おニャン子クラブ、AKB48、乃木坂46……秋元康といえば、もはや詳しい紹介が不要のヒットメーカーだが、そのキャリアの原点は、高校時代から放送作家として活動を始めたニッポン放送だ。ニッポン放送の『せんだみつおの足かけ二日大進撃!』という番組に送ったパロディドラマの原稿が番組関係者の目に留まり、ニッポン放送を出入りするようになった秋元。『ケトルVOL.45』で、当時の状況についてこう語っている。
「最初に原稿が採用されたときのギャラが5000 円。そこから源泉を引かれました。次第にほかの番組も手伝うようになって、高校生なのにニッポン放送の経理部に月10万円くらいのギャラをもらいに行っていました」
放送作家になろうと真剣に考えていたわけではなく、あくまで「率のいいバイト」だと思っていたという秋元。しかし、ラジオの現場で働いていくうちに、後に繋がる“ブームを仕掛ける”というテクニックを学んだそうだ。

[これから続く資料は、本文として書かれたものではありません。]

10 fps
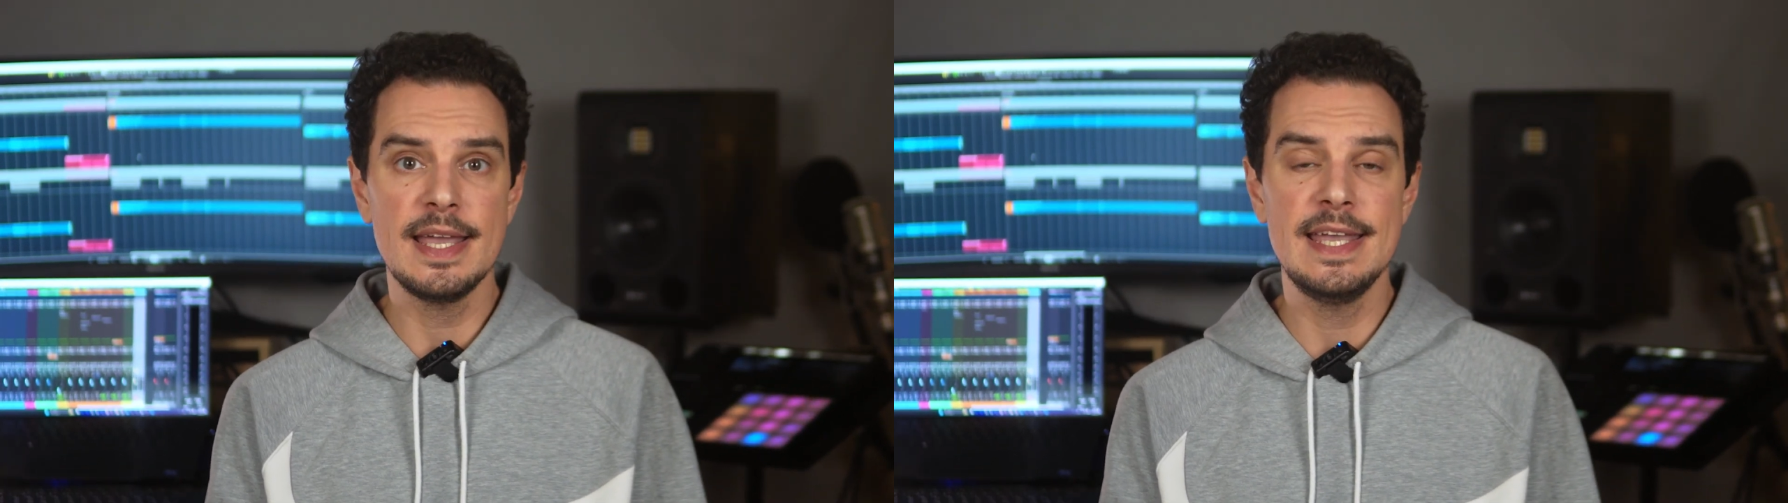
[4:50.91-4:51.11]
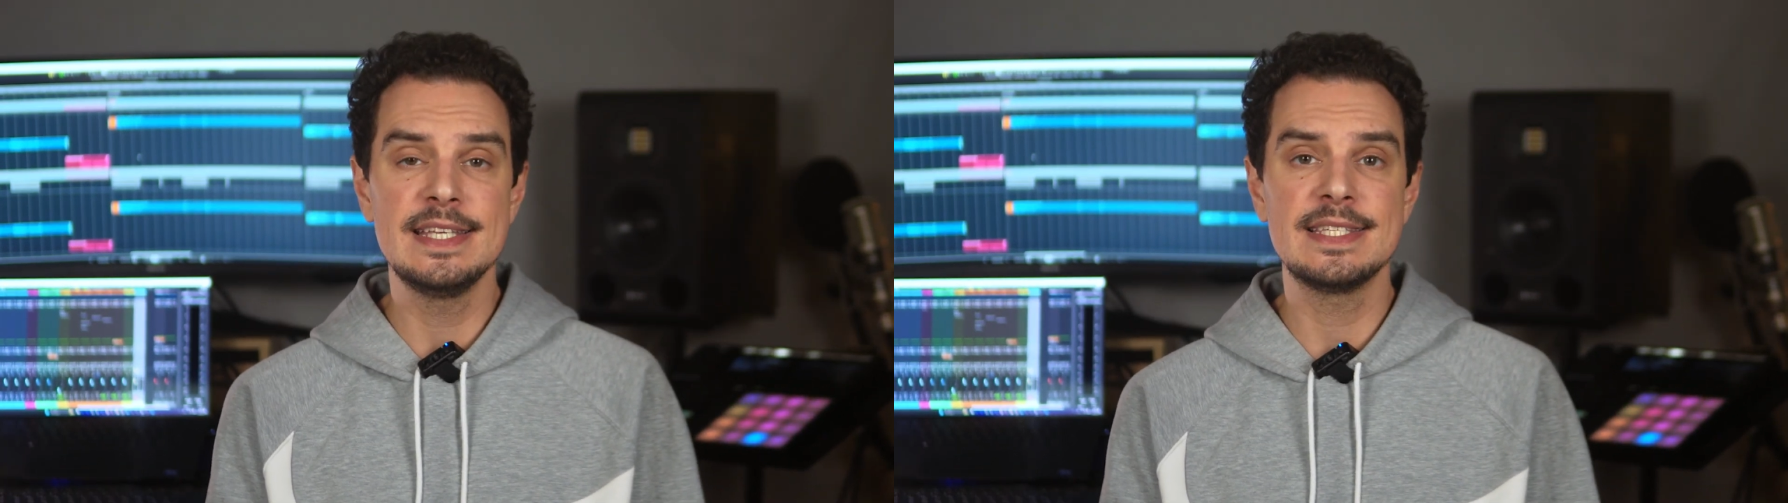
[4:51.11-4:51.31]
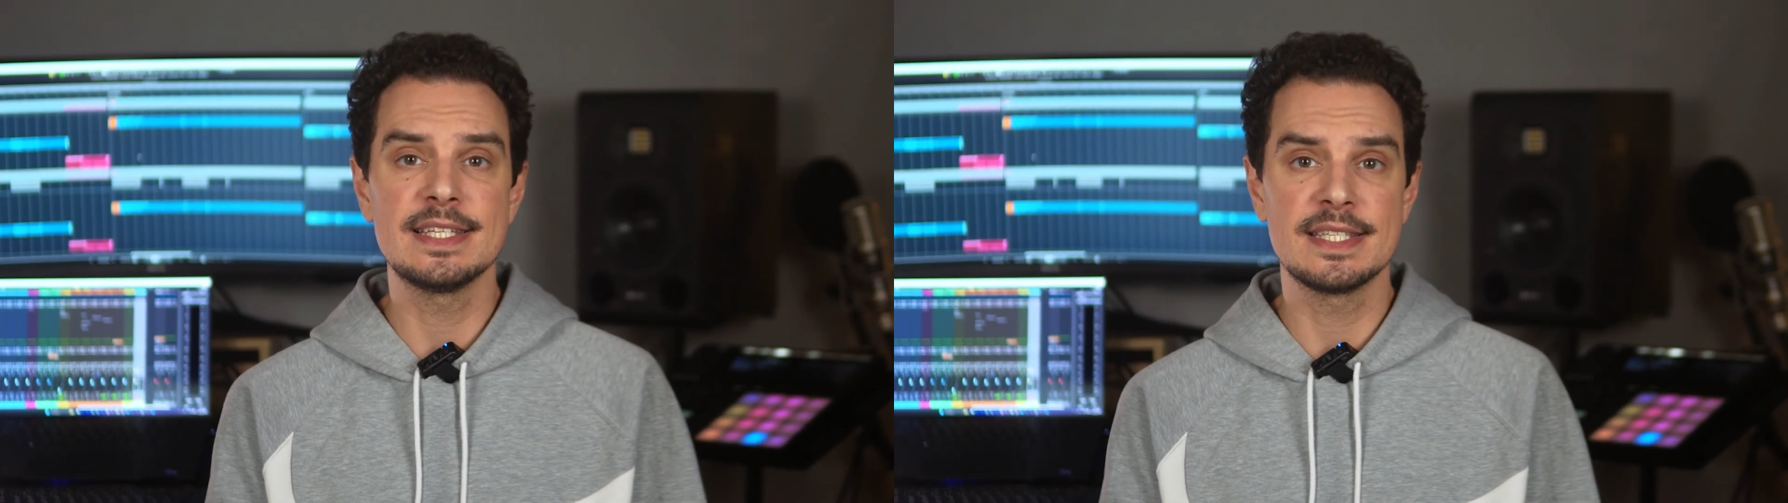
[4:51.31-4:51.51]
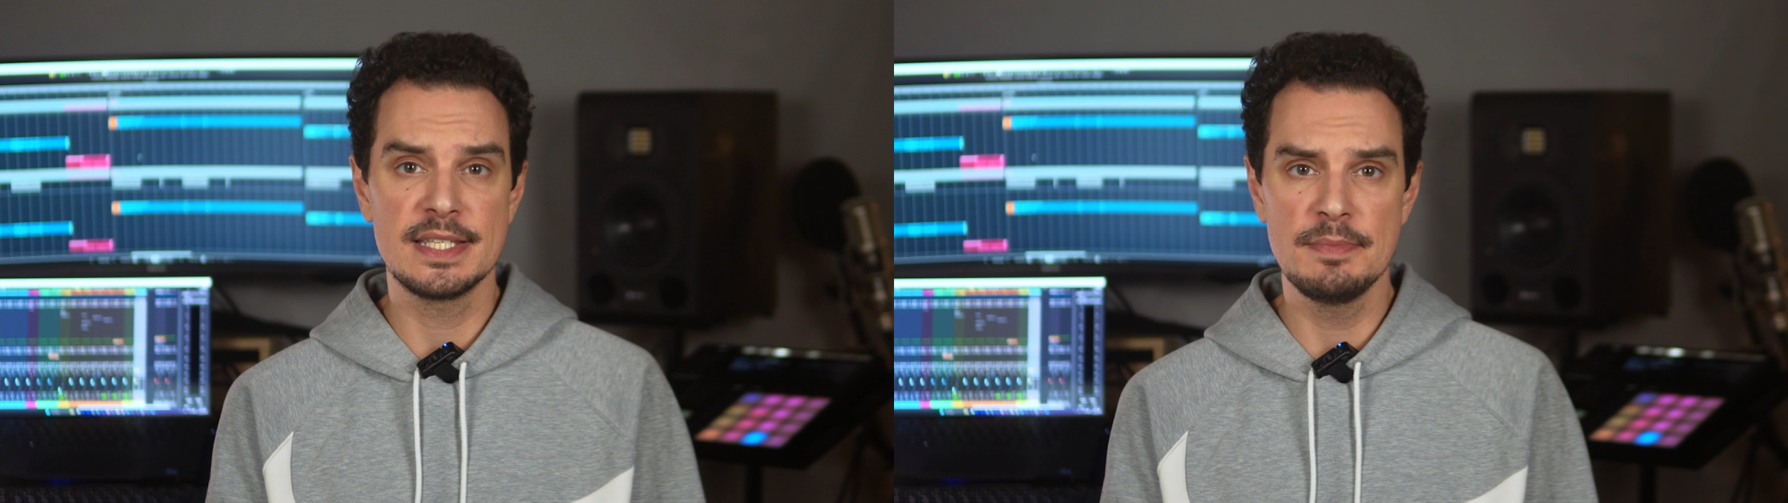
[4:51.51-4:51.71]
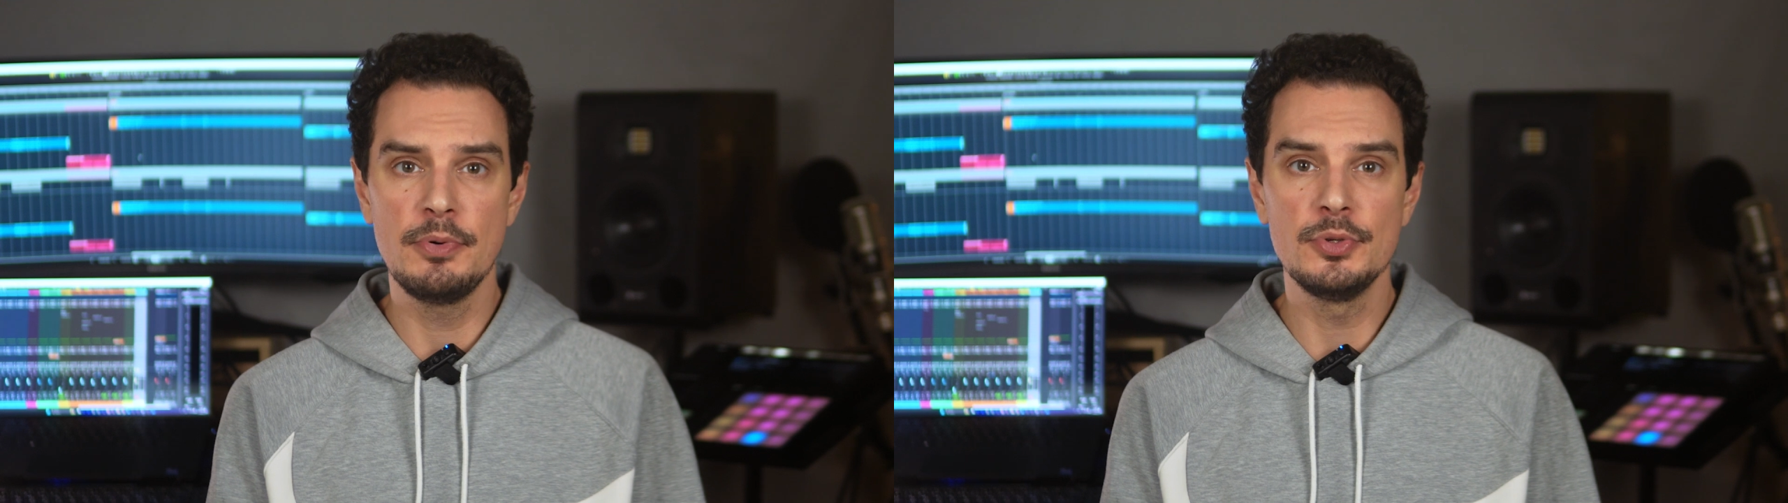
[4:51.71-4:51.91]
is a
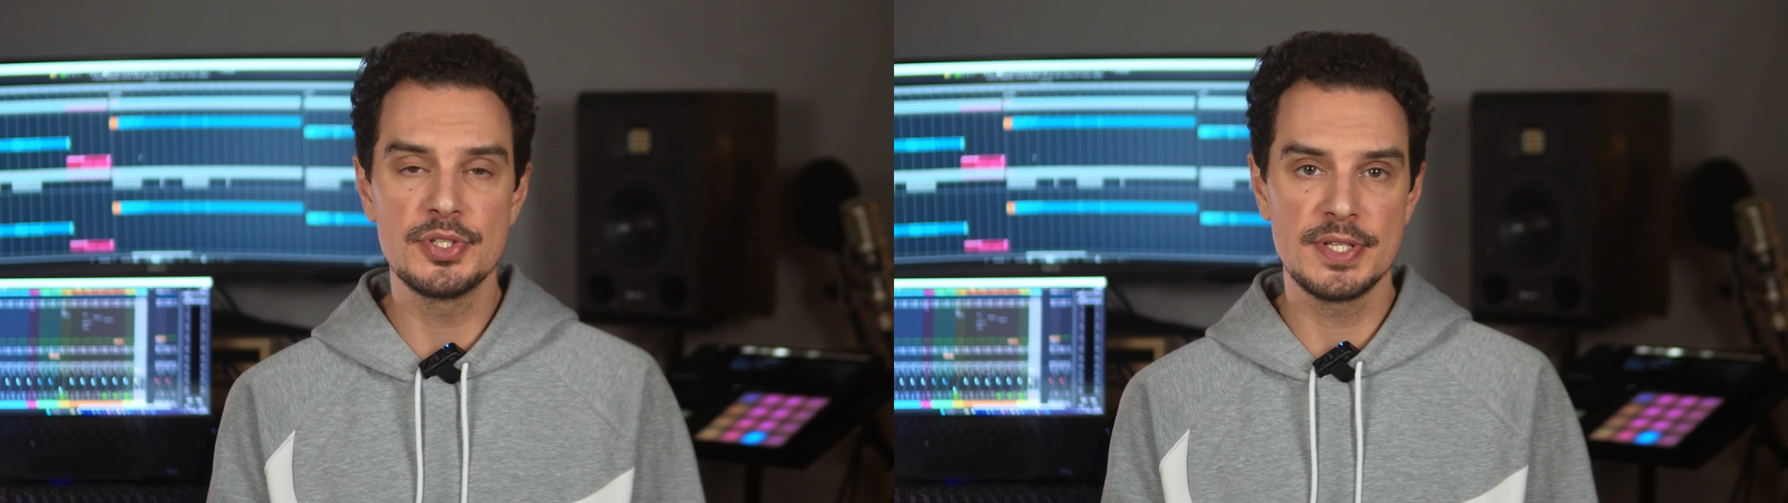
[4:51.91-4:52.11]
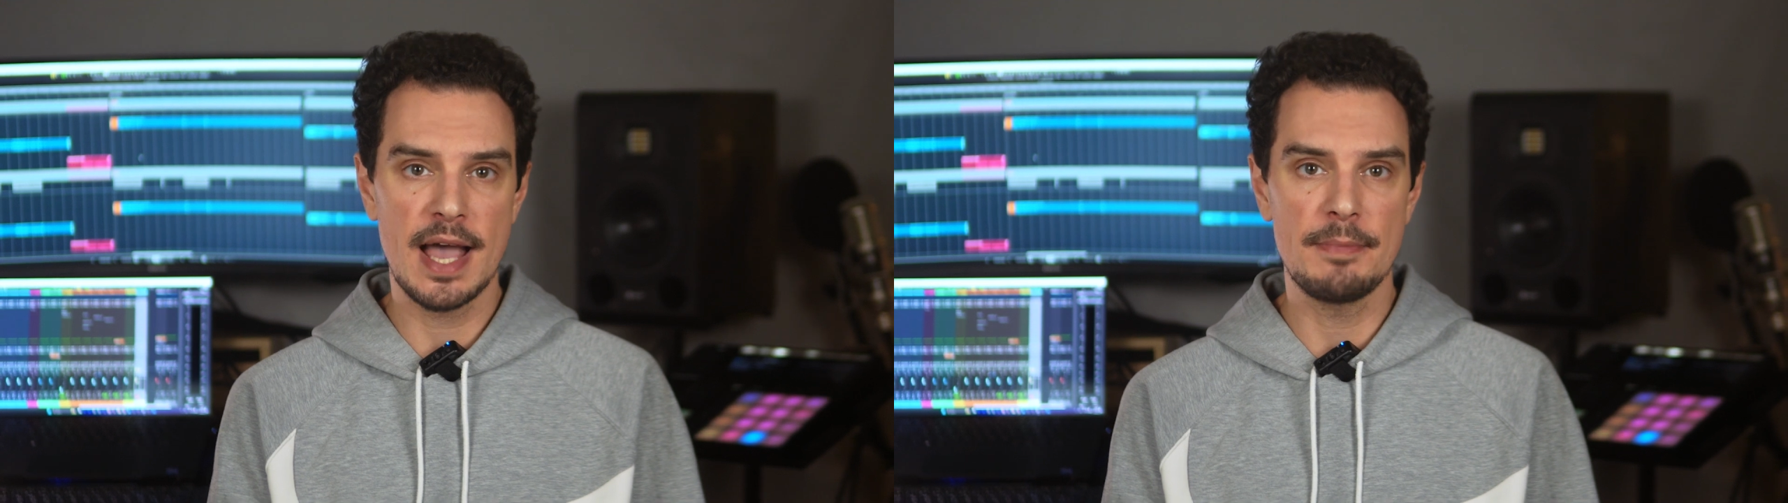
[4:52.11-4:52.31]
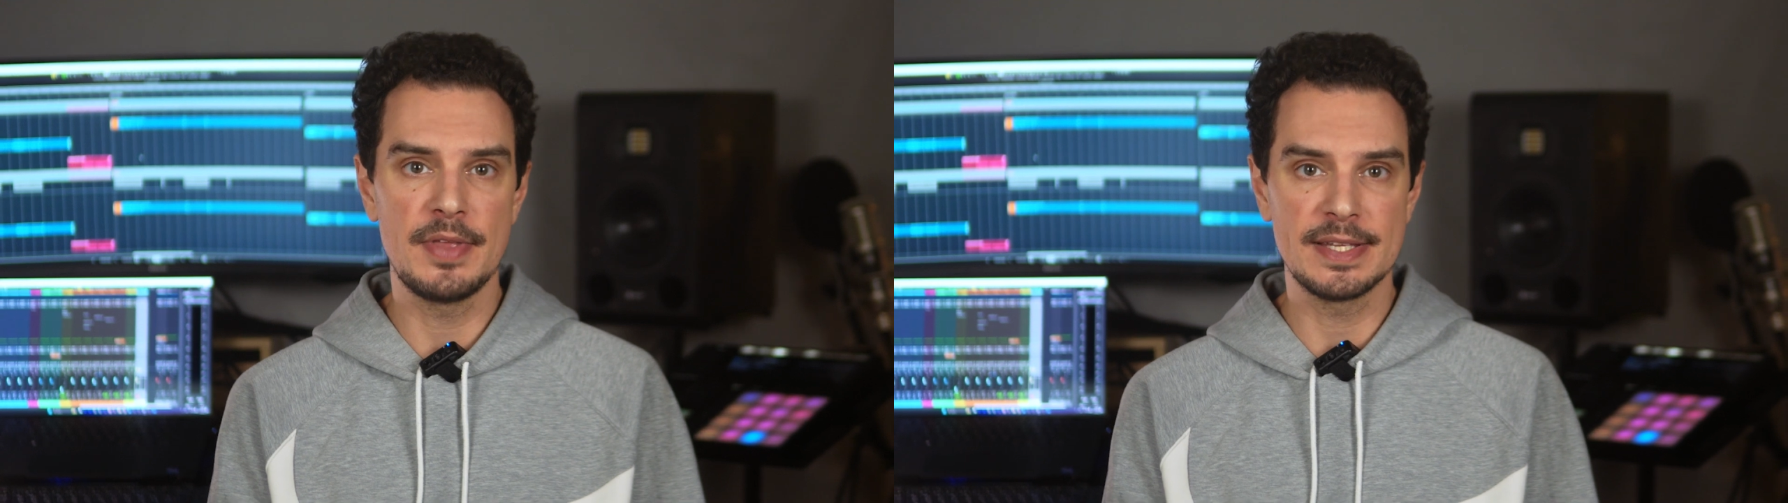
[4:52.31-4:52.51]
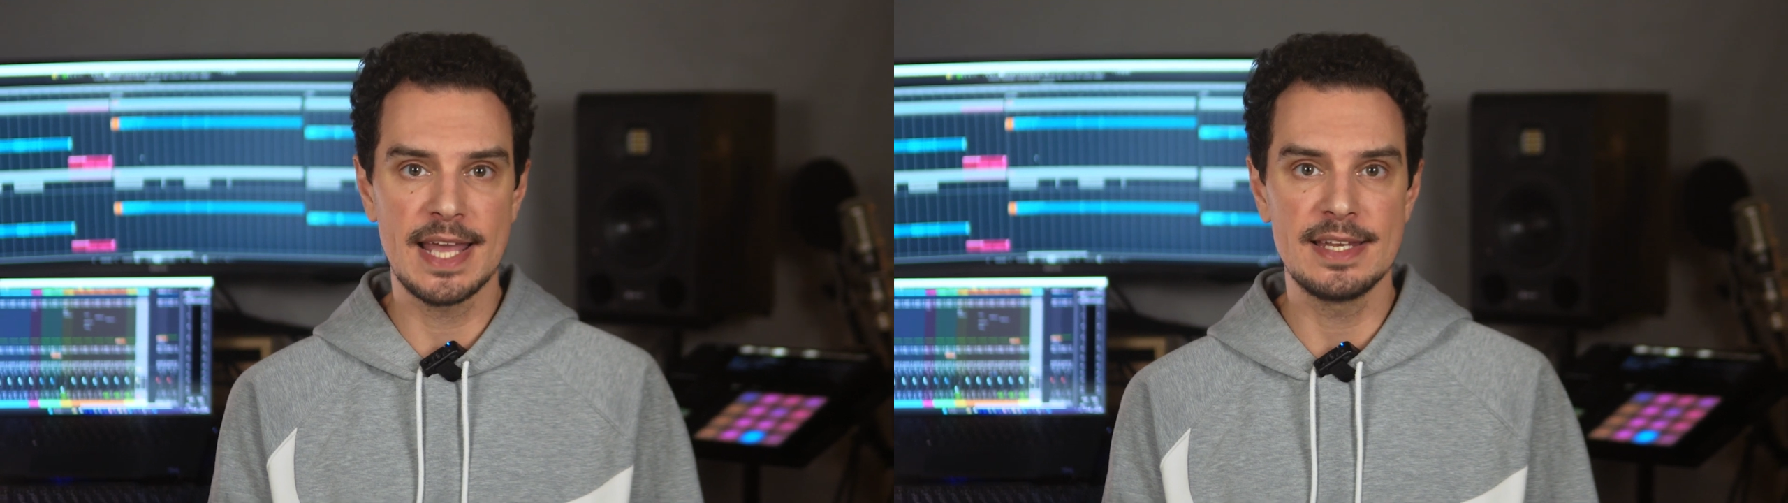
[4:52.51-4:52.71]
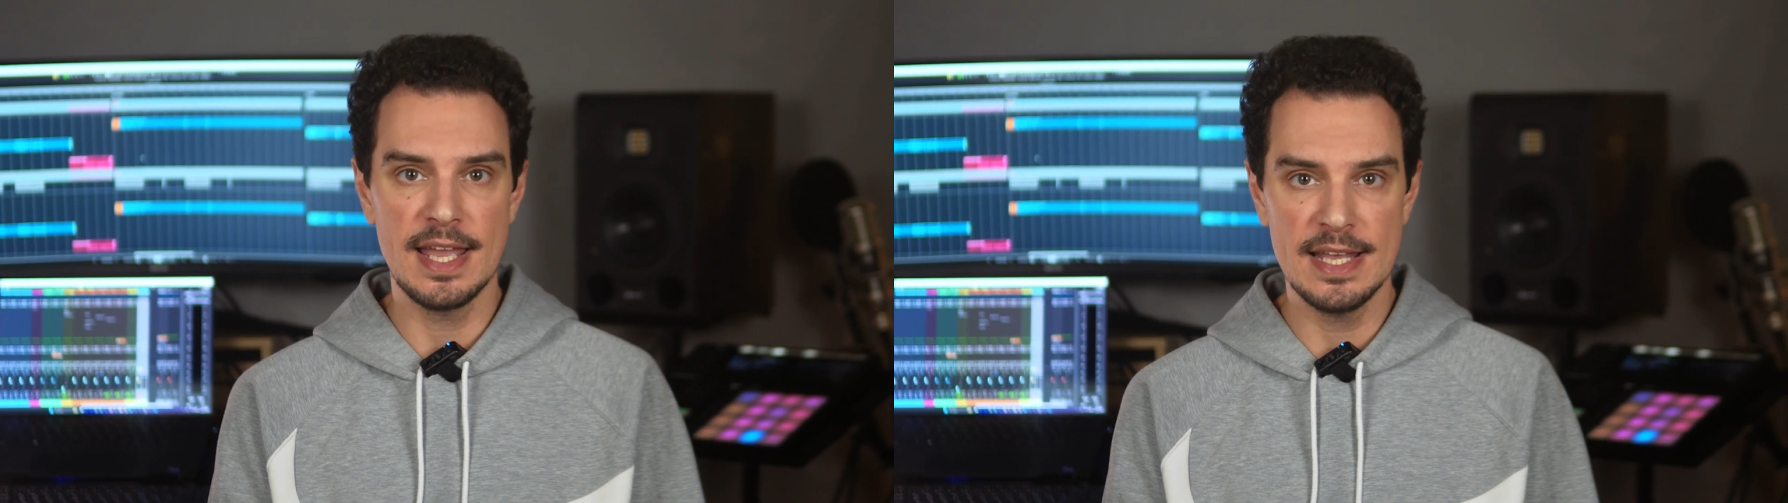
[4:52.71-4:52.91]
simple step that can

「宮本さん(=宮本幸一。ニッポン放送の元専務取締役)からは“ブームを仕掛ける”とはこういうことかと教わりました。それまでブームは自然に発生するものだと思われていましたが、それを人為的に作れるってことを証明したんです。ただ間違ってはいけないのは、この“人為的”というのは、ゼロから作れるってことではないのです」
それを示す実例が、当時の『オールナイトニッポン』(ANN)からブームになった「なんちゃっておじさん」だ。ニッポン放送の『たむたむたいむ』に投稿された「都内の電車に『なーんちゃって!』と叫ぶ、変なおじさんがいた」というハガキに宮本が目をつけ、その目撃談を笑福亭鶴光とタモリ、それぞれのANNで募集したところ、リスナーからの投稿が殺到した。
やがてテレビや雑誌でも「なんちゃっておじさん」が報じられ、漫画化までされる事態に。あまりの反響に、「鶴光とタモリのどちらの番組が流行らせたのか?」という論争がリスナーも巻き込んで起こるほどのブームとなった。これを仕掛けたのが宮本だったのだ。
「僕は宮本さんから大事なことを学んだと思っています。それは“火”が点きそうなものを見つけたら、すぐに反応すること。世間が反応した瞬間を逃さず、ブームに広げていくための“仕掛け”を宮本さんは次々とやった。つまり、時代を作るのは反射神経なのだということです」
その教えが正しかったことは、もはや説明不要。偶然に思われるブームだが、仕掛け人からしてみれば、ブームは必然のもののようだ。